Content starts
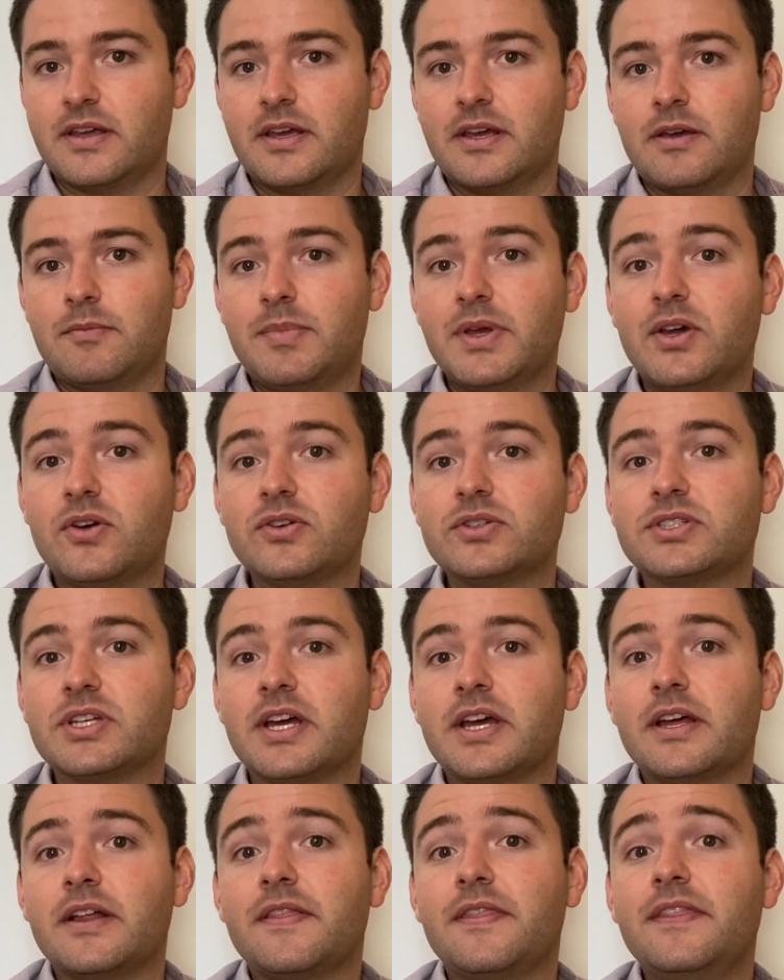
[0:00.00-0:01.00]
Because
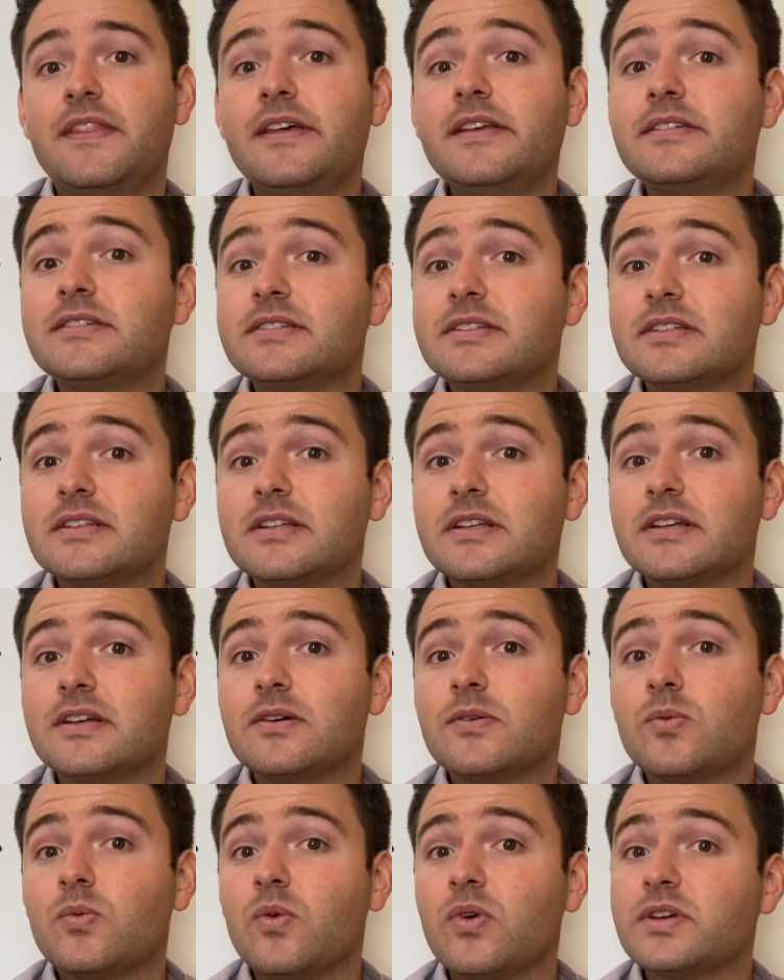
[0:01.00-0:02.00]
this
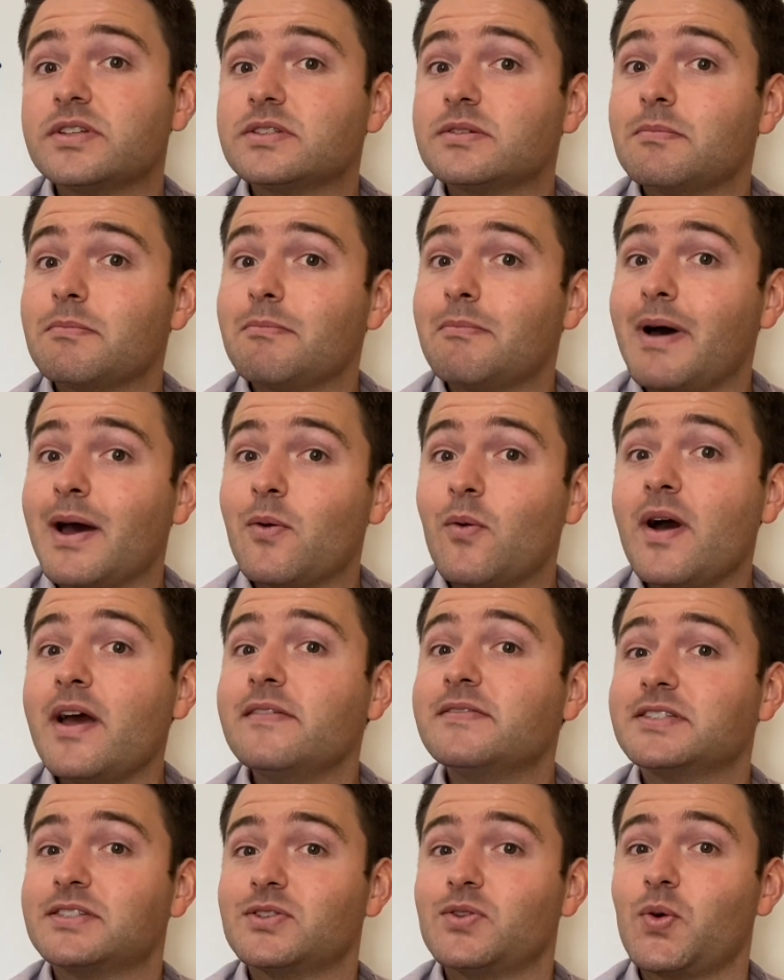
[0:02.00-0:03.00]
was my
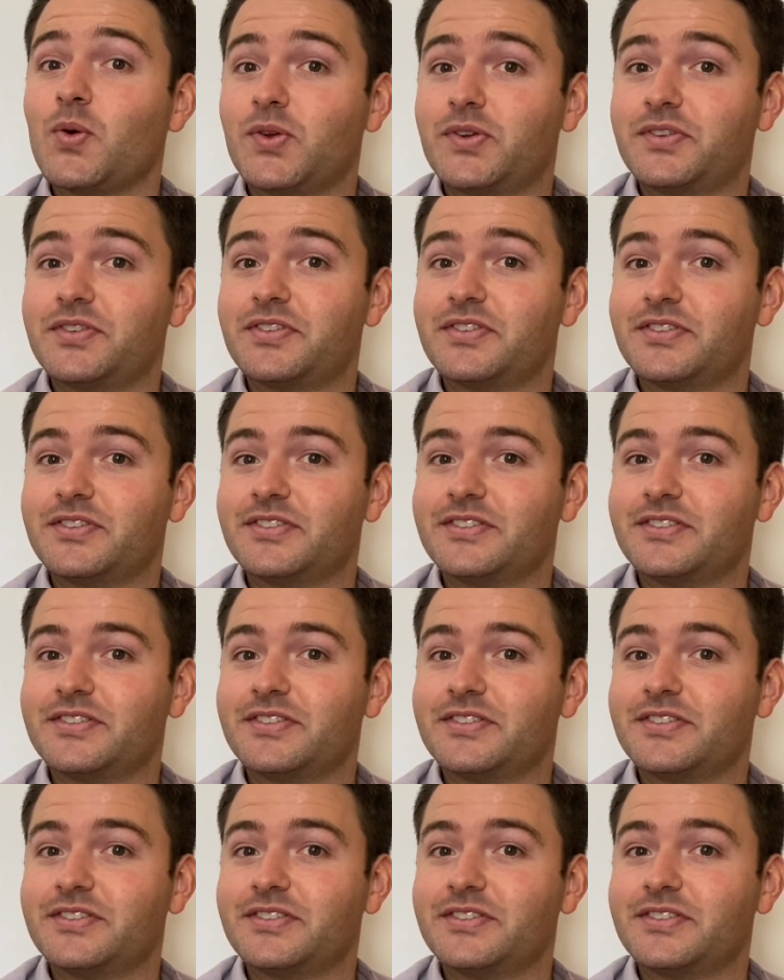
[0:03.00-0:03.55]
wife's thought.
Content ends
# What you should do
Word-for-word output of every record is needed, with images omitted.

# Your response
[0:00.00-0:01.00]
Because
[0:01.00-0:02.00]
this
[0:02.00-0:03.00]
was my
[0:03.00-0:03.55]
wife's thought.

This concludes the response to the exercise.